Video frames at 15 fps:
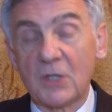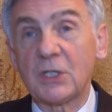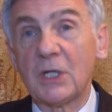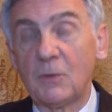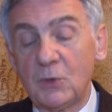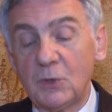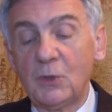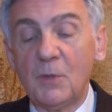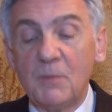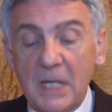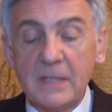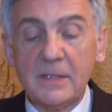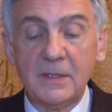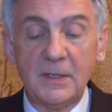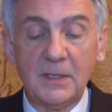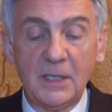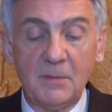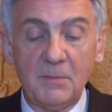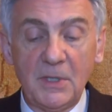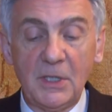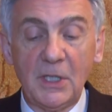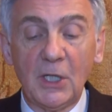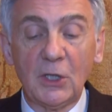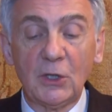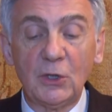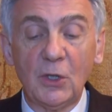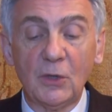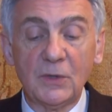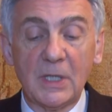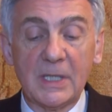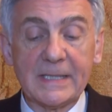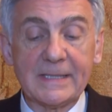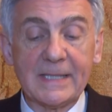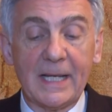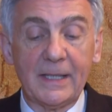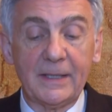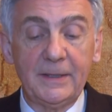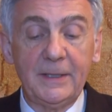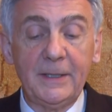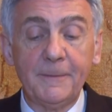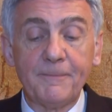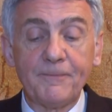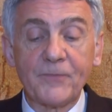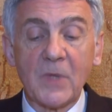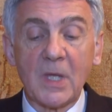Kształcił go m.in. Don Zai,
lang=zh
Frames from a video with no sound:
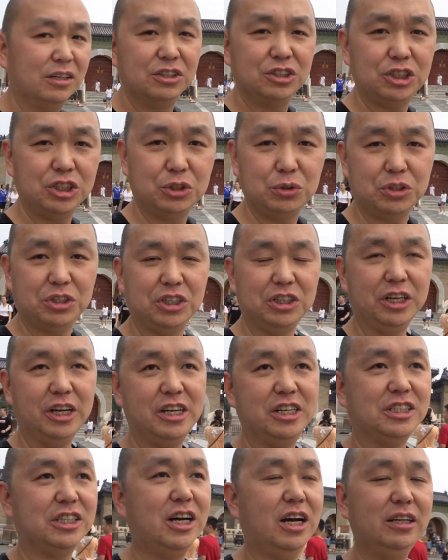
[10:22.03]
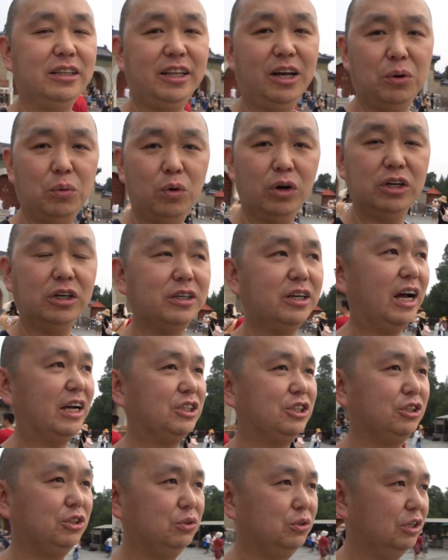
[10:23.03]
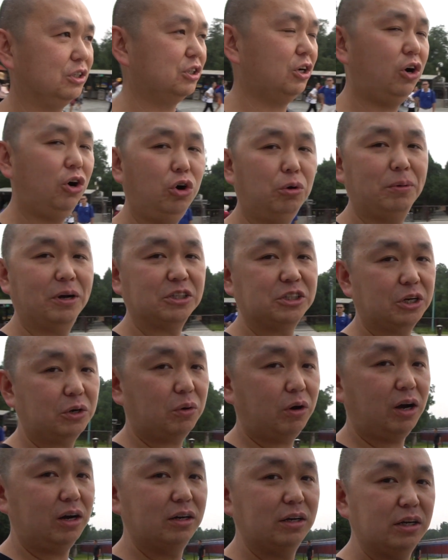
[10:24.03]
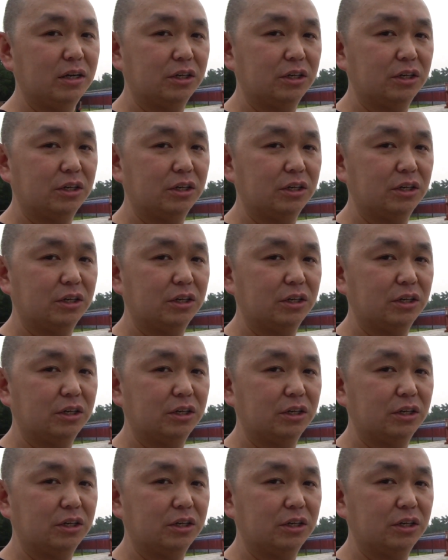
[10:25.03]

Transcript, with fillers: 进去体验一下。但我更感兴趣的是后边这块，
********
▸ Problem statement: Copy every single line of the material above that holds "with".

▸ Response to this exercise:
Frames from a video with no sound:
Transcript, with fillers: 进去体验一下。但我更感兴趣的是后边这块，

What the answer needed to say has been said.